Purity Balls, Plan B and Bad Sex Policy: Inside America’s Virginity Obsession
The men and girls in the photos hold hands and embrace - the young women are in long white dresses, the men in suits or military regalia. If some of the girls in the pictures weren’t so young - Laila and Maya Sa up there are seven and five years old, respectively - the portraits could be mistaken for wedding or prom pictures. What they actually capture, though, are images of those who participate in purity balls - father-daughter dances featuring girls who pledge to remain virgins until marriage and fathers who promise to protect their daughters’ chastity.

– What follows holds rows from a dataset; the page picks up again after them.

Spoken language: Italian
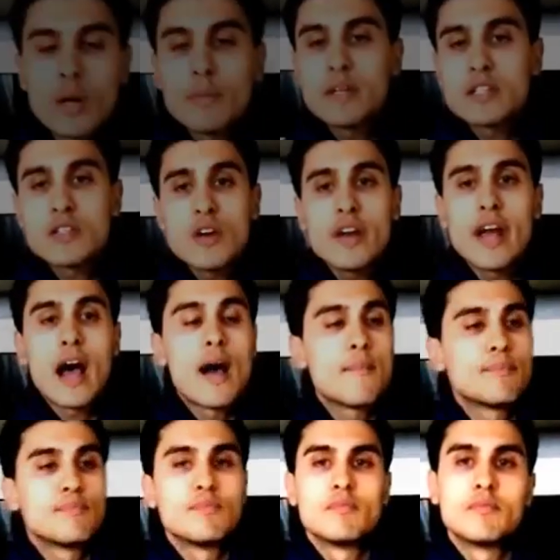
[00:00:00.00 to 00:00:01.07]
Una
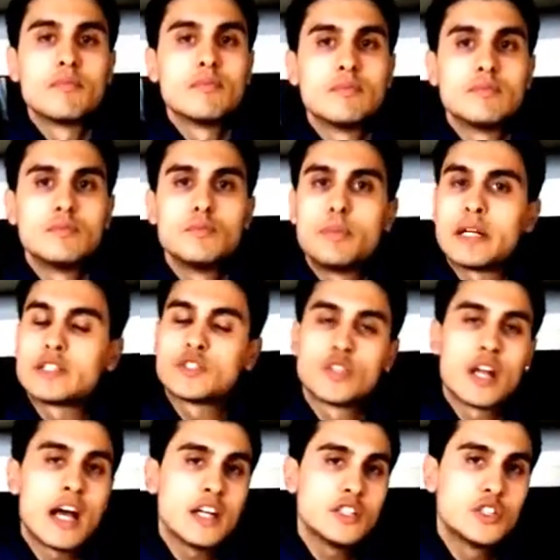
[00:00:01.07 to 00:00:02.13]
persona, mm, un
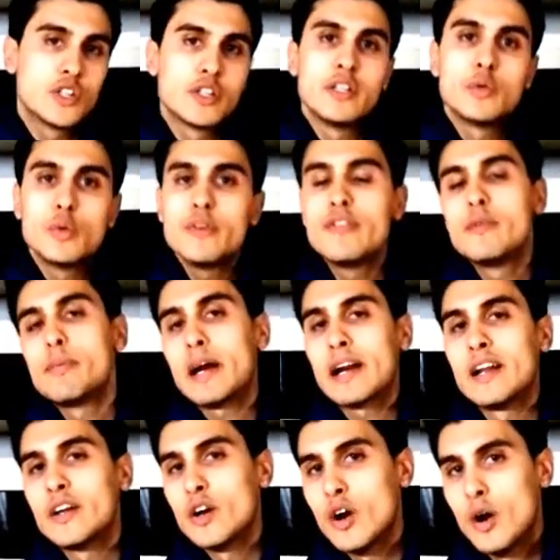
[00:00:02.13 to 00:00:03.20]
personaggio di cui vi
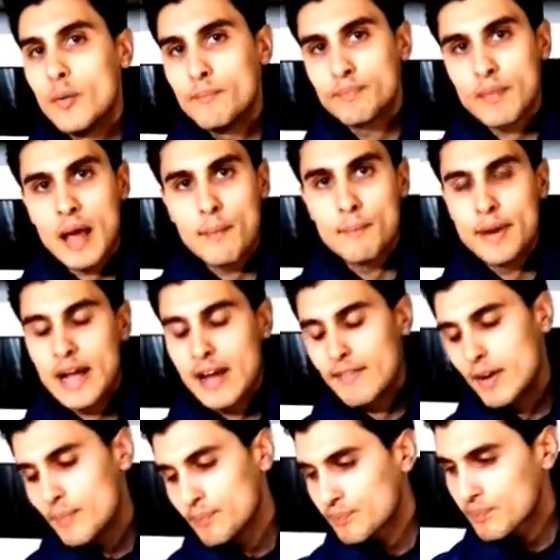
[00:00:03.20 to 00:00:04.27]
parlerò a
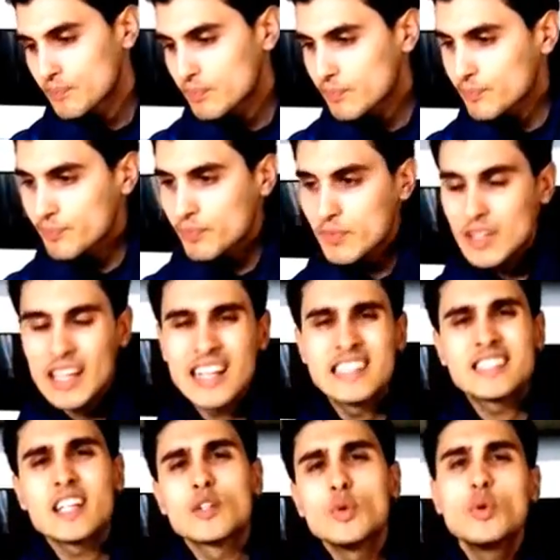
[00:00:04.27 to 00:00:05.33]
breve,
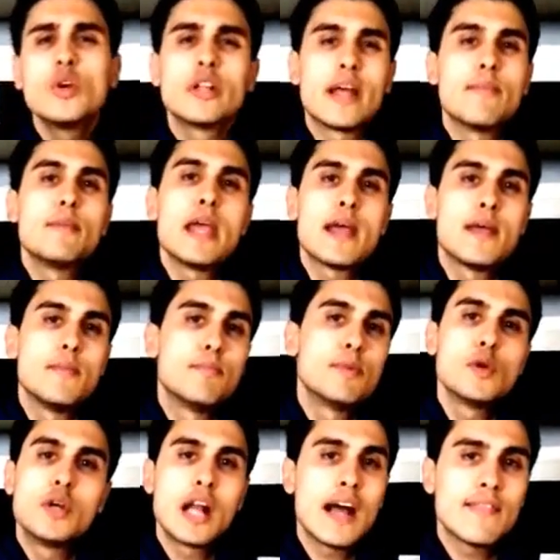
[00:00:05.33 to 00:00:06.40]
è stato uno dei
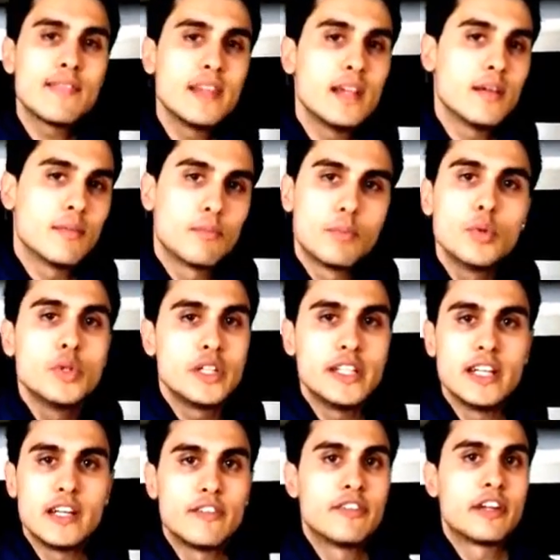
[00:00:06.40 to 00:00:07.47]
miei più grandi
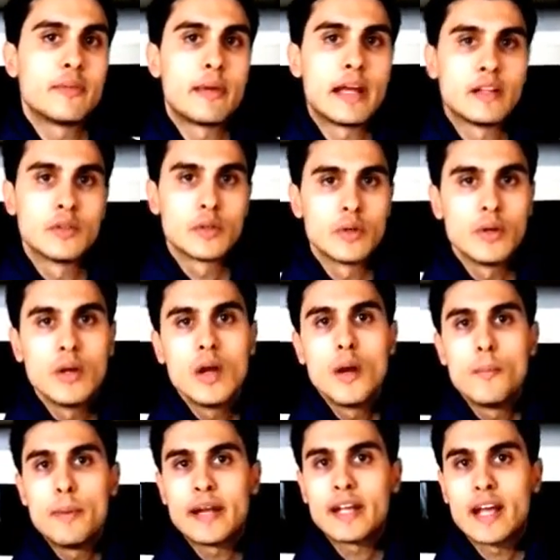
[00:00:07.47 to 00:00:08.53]
punti di riferimento.
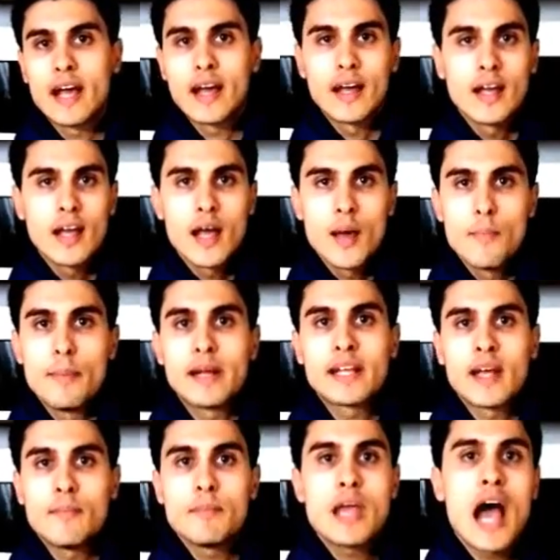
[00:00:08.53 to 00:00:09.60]
Perché?
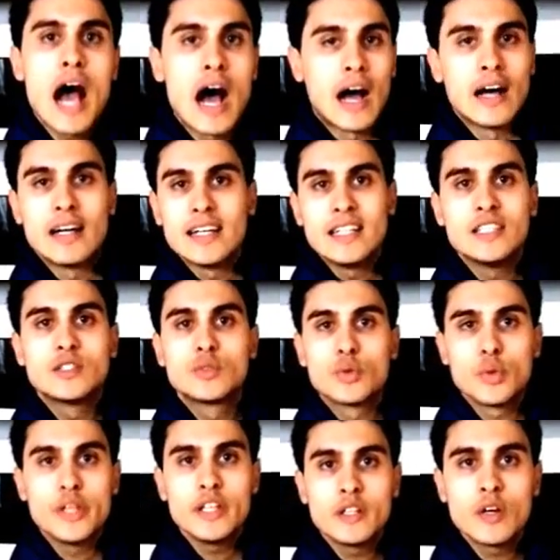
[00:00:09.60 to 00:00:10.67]
Perché mi ha
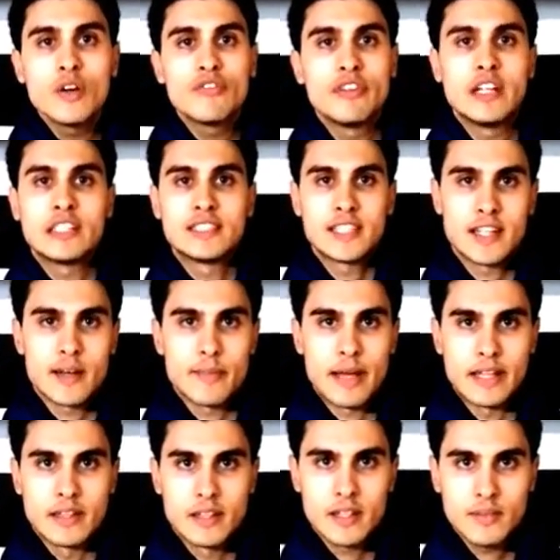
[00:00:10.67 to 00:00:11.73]
istruito
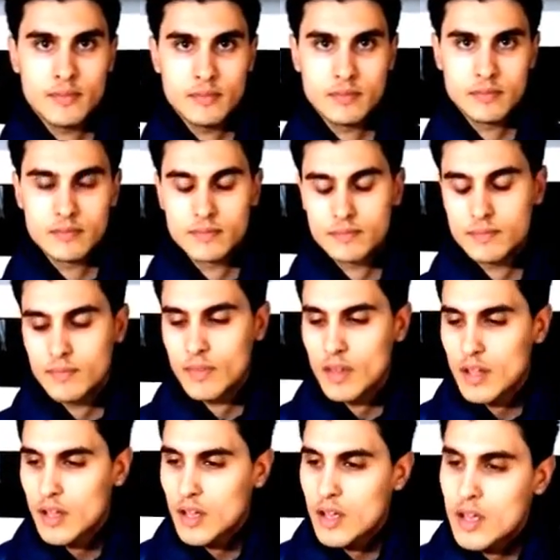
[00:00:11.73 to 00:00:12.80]
finanziariamente.
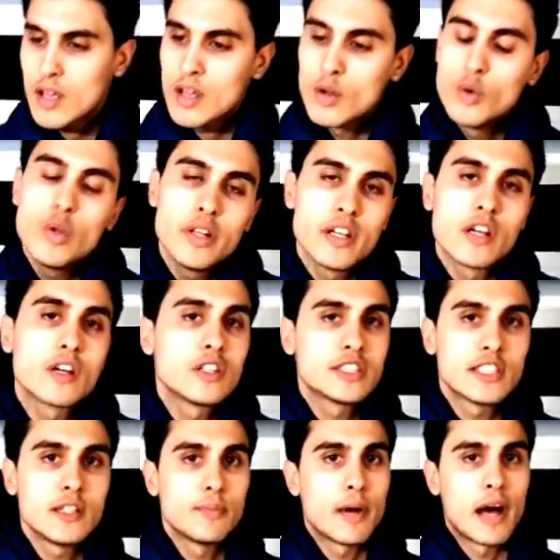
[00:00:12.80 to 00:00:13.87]
Lui di
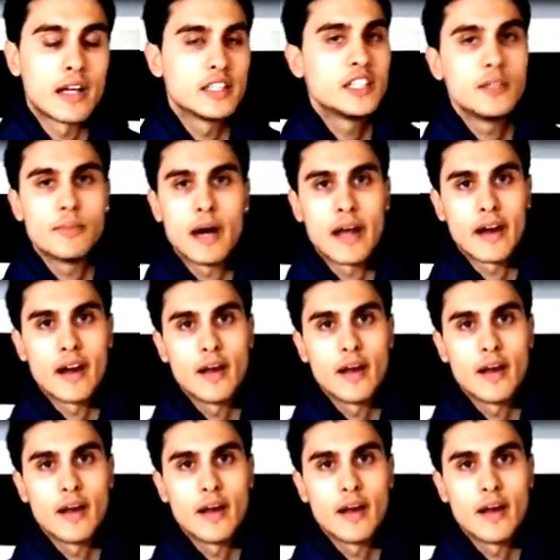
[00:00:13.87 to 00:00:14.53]
che cosa par ci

The images from Swedish photographer David Magnusson’s new book, Purity, are beautiful, disturbing and tell a distinctly American story - a story wherein a girl’s virginity is held up as a moral ideal above all else, a story in which the most important characteristic of a young woman is whether or not she is sexually active. This narrative of good girls and bad girls, pure girls and dirty girls, is one that follows young women throughout their lives. Purity balls simply lay that dichotomy bare. In a clip from a Nightline Prime episode on these disconcerting events , a father tells his braces-clad daughter, “You are married to the Lord, and your father is your boyfriend.” (Update: As part of a purity event over the weekend sponsored by the Las Vegas police department, one of its officers told girls that if they had pre-marital sex they would end up rape victims, gang members, drug addicts or prostitutes.)